Task brief: Except for the pictures, reproduce the records word for word.

[[ Supplied records, beginning ]]

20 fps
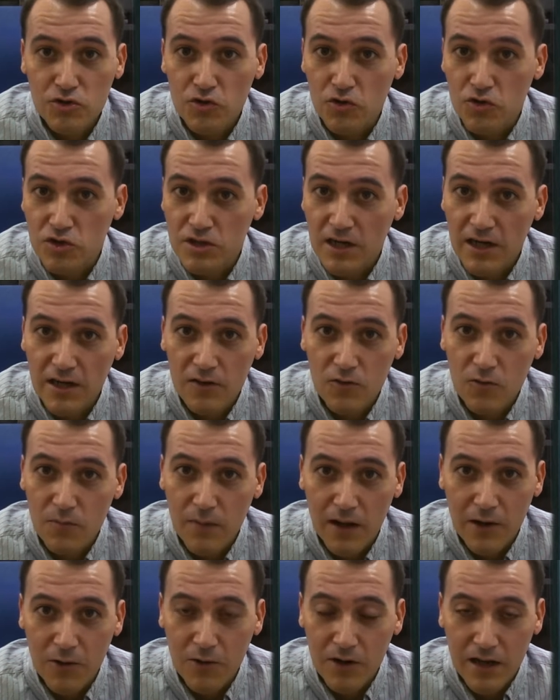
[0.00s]
conseguido un
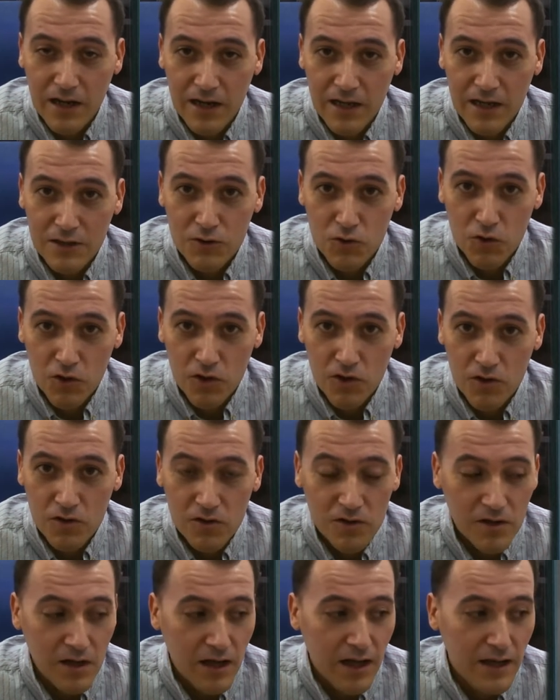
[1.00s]
valor
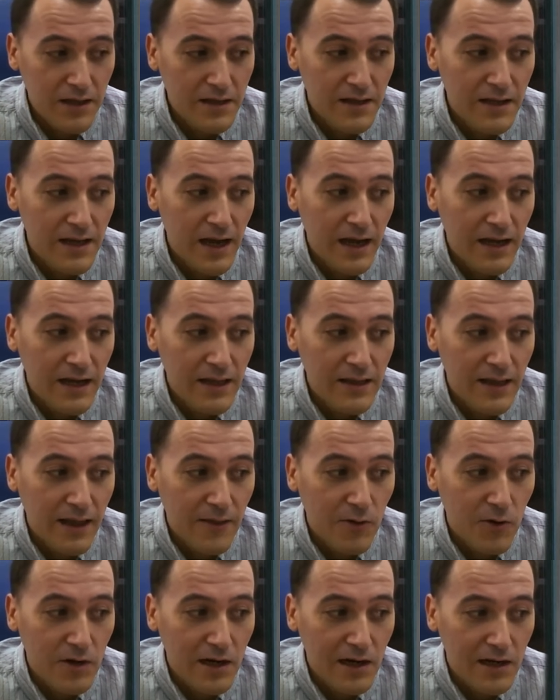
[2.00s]
aleatorio y ha
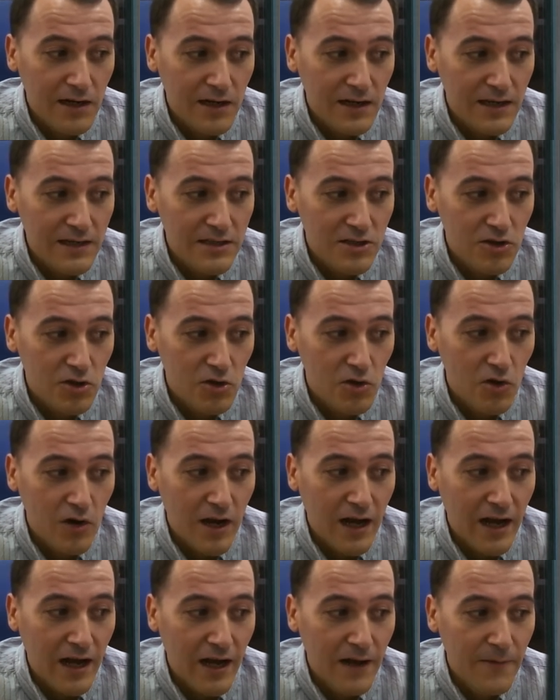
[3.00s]
quedado en el
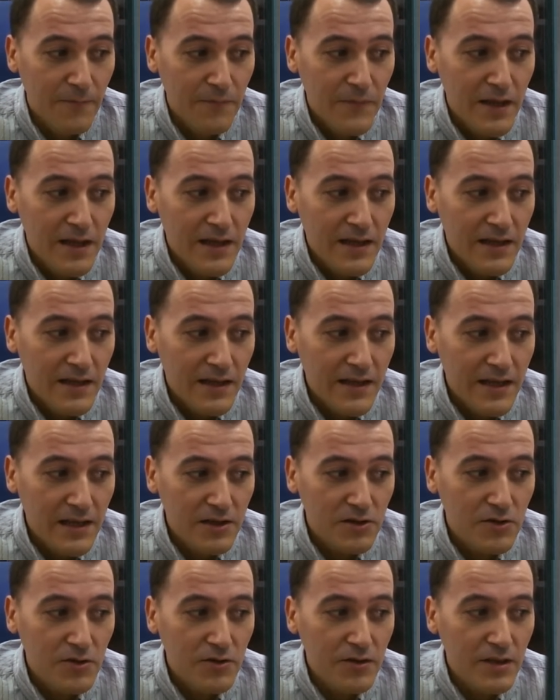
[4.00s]
registro A. Y
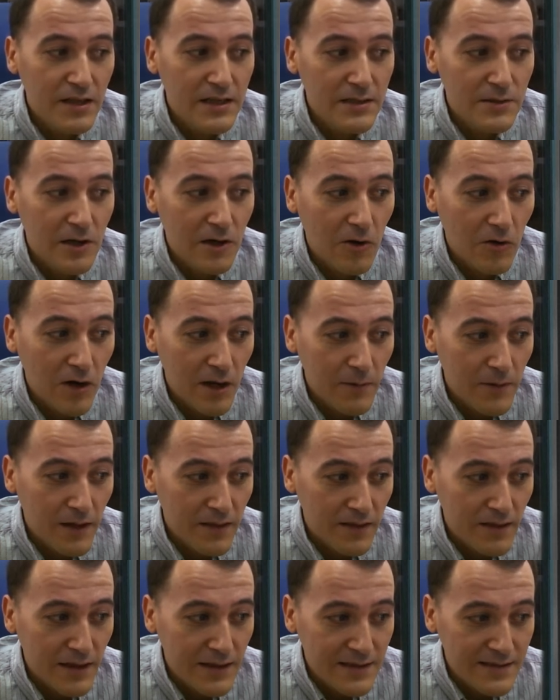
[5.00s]
entonces lo que va a
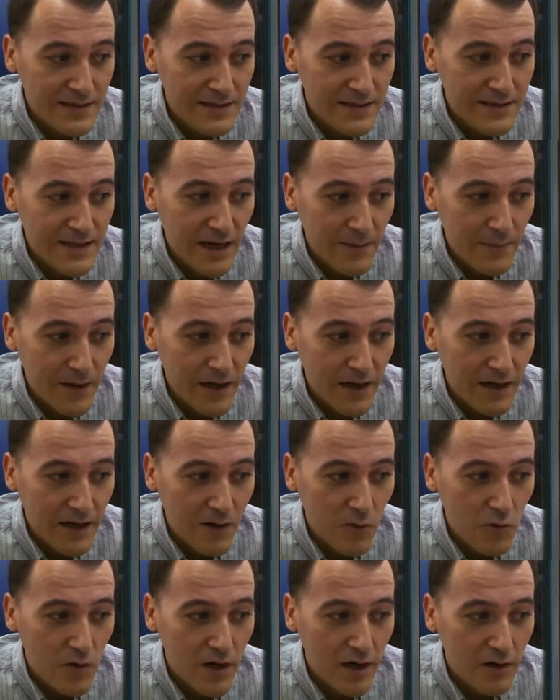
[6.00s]
hacer es llamar
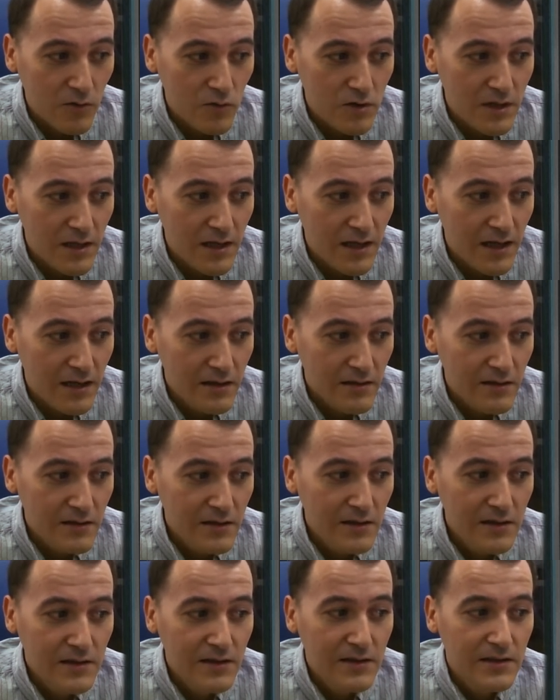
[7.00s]
a una rutina
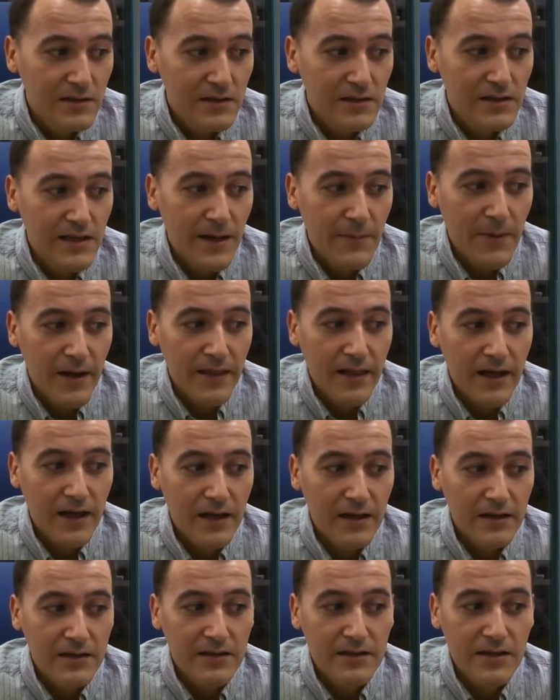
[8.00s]

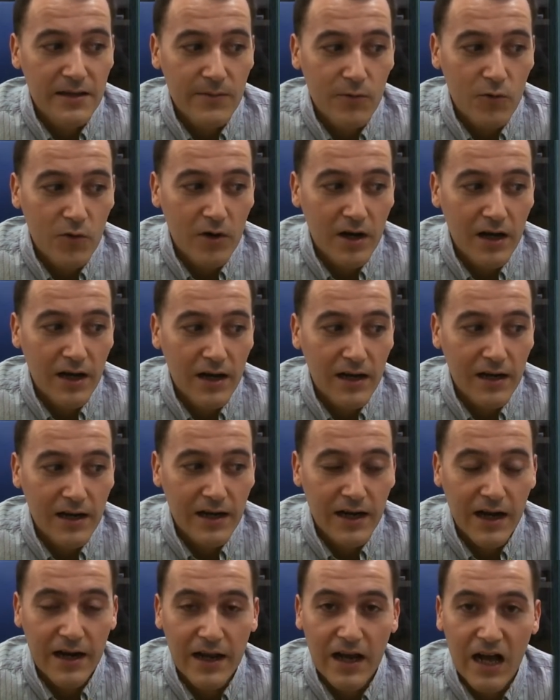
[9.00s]
llamada dibuja
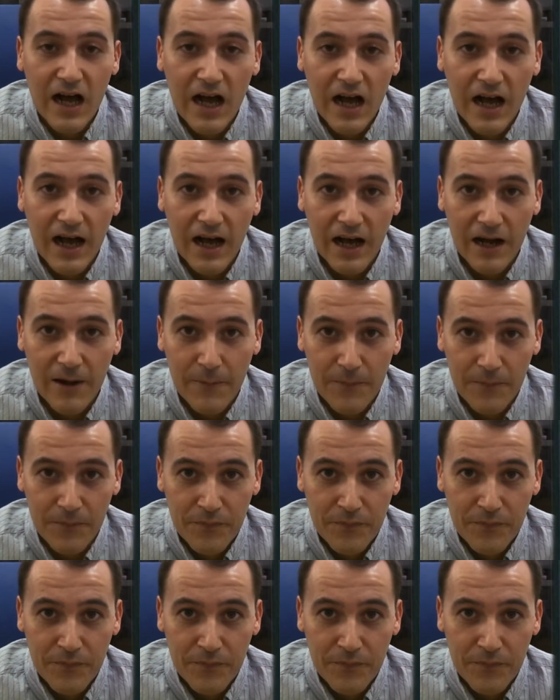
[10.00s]
cara A.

[[ Supplied records, end ]]

Response to the exercise:
20 fps
[0.00s]
conseguido un
[1.00s]
valor
[2.00s]
aleatorio y ha
[3.00s]
quedado en el
[4.00s]
registro A. Y
[5.00s]
entonces lo que va a
[6.00s]
hacer es llamar
[7.00s]
a una rutina
[8.00s]

[9.00s]
llamada dibuja
[10.00s]
cara A.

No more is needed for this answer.